Em 1936, é convidado pelo antropólogo Edgar Roquette-Pinto a assumir o cargo de diretor técnico do Instituto Nacional de Cinema Educativo (INCE), onde dirigiu quase 360 filmes de curta e média-metragem, em cerca de trinta anos de trabalho no funcionalismo público. Em meados dos anos 1950, é redescoberto pela crítica paulista e, em seguida, entronizado pelo Cinema Novo como uma referência estética a ser seguida. E, assim, Mauro é apelidado de “pai da linguagem cinematográfica brasileira”, devido não apenas ao seu pioneirismo mas à sua singular maneira de filmar, ao utilizar parcos recursos (em seus tempos de Cataguases) e, sobretudo, o seu olhar atento e apaixonado à paisagem
nacional em harmonia com a presença humana.

O documentário Humberto Mauro (2018), de André di Mauro, nos convida a conhecer o apaixonante universo maureano. Realizado com imagens de vários filmes, não apenas da obra de Mauro, e calcado em seus depoimentos gravados, a própria voz do cineasta nos guia neste universo, além de nos converter em testemunhas das transformações ocorridas na sociedade brasileira durante as cinco décadas de sua carreira artística e os oitenta anos de sua existência.

Em determinado momento, a voz do Mauro indaga se algum parente seu estará filmando na Lua em 2020. Bom, o nosso satélite natural continua fascinando cineastas e poetas, não apenas astronautas, enquanto nos vemos assolados por mais uma pandemia na história de nossa espécie.

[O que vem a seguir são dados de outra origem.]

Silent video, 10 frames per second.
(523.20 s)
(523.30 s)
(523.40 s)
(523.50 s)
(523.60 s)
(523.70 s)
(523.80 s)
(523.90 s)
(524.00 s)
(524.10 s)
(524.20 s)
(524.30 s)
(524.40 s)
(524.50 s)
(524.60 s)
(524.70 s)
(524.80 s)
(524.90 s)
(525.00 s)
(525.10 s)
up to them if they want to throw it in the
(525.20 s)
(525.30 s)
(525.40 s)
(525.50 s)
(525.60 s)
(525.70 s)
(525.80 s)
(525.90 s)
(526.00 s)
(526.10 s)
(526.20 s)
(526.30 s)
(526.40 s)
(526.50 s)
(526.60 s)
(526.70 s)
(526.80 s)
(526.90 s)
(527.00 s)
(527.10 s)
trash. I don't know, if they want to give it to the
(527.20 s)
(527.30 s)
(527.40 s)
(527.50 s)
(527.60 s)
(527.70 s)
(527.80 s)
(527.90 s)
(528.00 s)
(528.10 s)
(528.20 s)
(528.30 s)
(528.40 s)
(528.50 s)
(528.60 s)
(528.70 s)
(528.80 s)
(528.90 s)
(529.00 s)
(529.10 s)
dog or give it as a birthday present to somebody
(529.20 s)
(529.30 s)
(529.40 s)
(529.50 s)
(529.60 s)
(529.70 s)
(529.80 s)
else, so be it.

Nestes momentos de debilidade, insegurança e luto, se reencantar com a natureza, apesar de seu lado sombrio, pelos olhos de Mauro pode ser terapêutico. E fora os saudosismos, sua obra nos põe a refletir sobre as imagens do Brasil, tanto de um país que estava se despedindo naquele momento (“O progresso é antifotogênico”) quanto dos anseios de modernidade presentes nos filmes urbanos da Cinédia e nos filmes educativos do INCE.

Não se trata de mera puerilidade ou de um discurso de lamento, mas se encontrar com as imagens de Mauro hoje nos põe a pensar, por exemplo, sobre o nosso atual ambiente rural totalmente industrializado pelo agronegócio e pela música sertaneja hipermidiática.

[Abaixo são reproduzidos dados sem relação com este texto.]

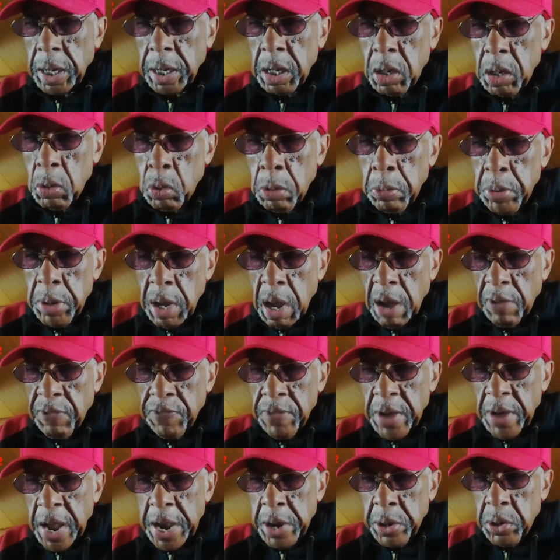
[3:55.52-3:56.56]
that he will be our
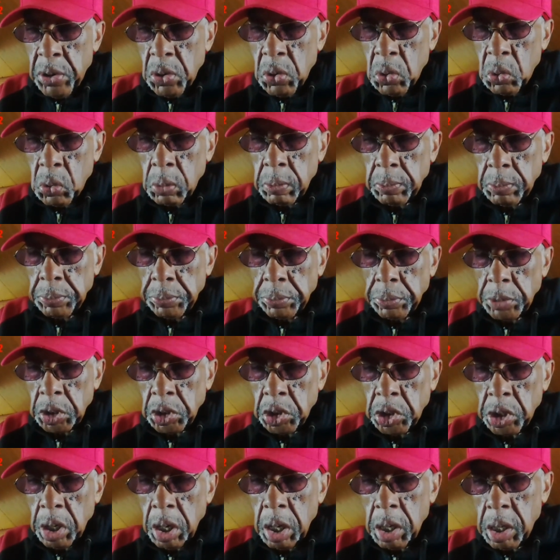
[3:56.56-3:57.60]
final
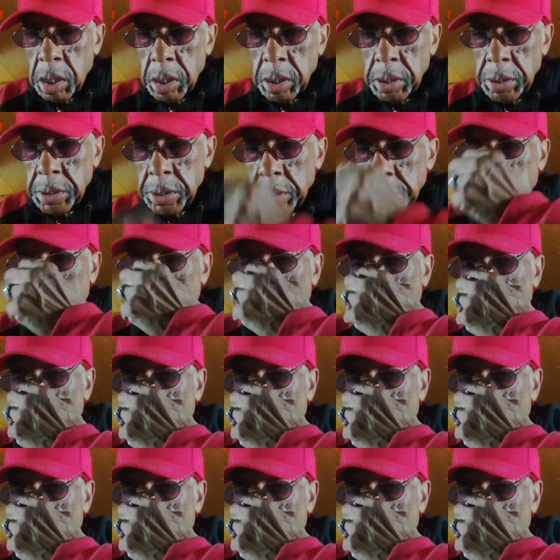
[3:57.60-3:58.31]
judge.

E, por fim, não poderíamos deixar de mencionar a relevância do documentário Humberto Mauro na Mostra 65 Anos da Cinemateca do MAM. Um filme que, trazendo aos olhos de hoje imagens tão antigas, nos conscientiza da importância dos arquivos audiovisuais em sua função de preservar a nossa memória audiovisual e, assim, tornar possível que tais obras sejam ressignificadas em outros filmes (como os chamados documentários com “imagens de arquivo”).

Além de preservar e ser fonte de novas obras, os arquivos audiovisuais também visam divulgar e promover cultura cinematográfica. Em tempos de ameaça destrutiva ao setor cultural e à memória de nosso país, é fundamental a presente ação da Cinemateca do MAM, sobretudo em dias de pandemia e pandemônio, quando a arte, a cultura e o conhecimento, alimentos da alma, são mais do que básicos para a nossa sobrevivência. Se Humberto Mauro pode ser visto como uma síntese do cinema brasileiro, nada mais apropriado que a sua presença na Mostra 65 Anos da Cinemateca do MAM. Boa sessão.

Fabián Núñez, professor do departamento de cinema e vídeo da Universidade Federal Fluminense (UFF) e um dos coordenadores do Cineclube Sala Escura, que realiza a Sessão Latina Cinemateca.


Humberto Mauro de André Di Mauro. Brasil, 2018. Documentário, 90′.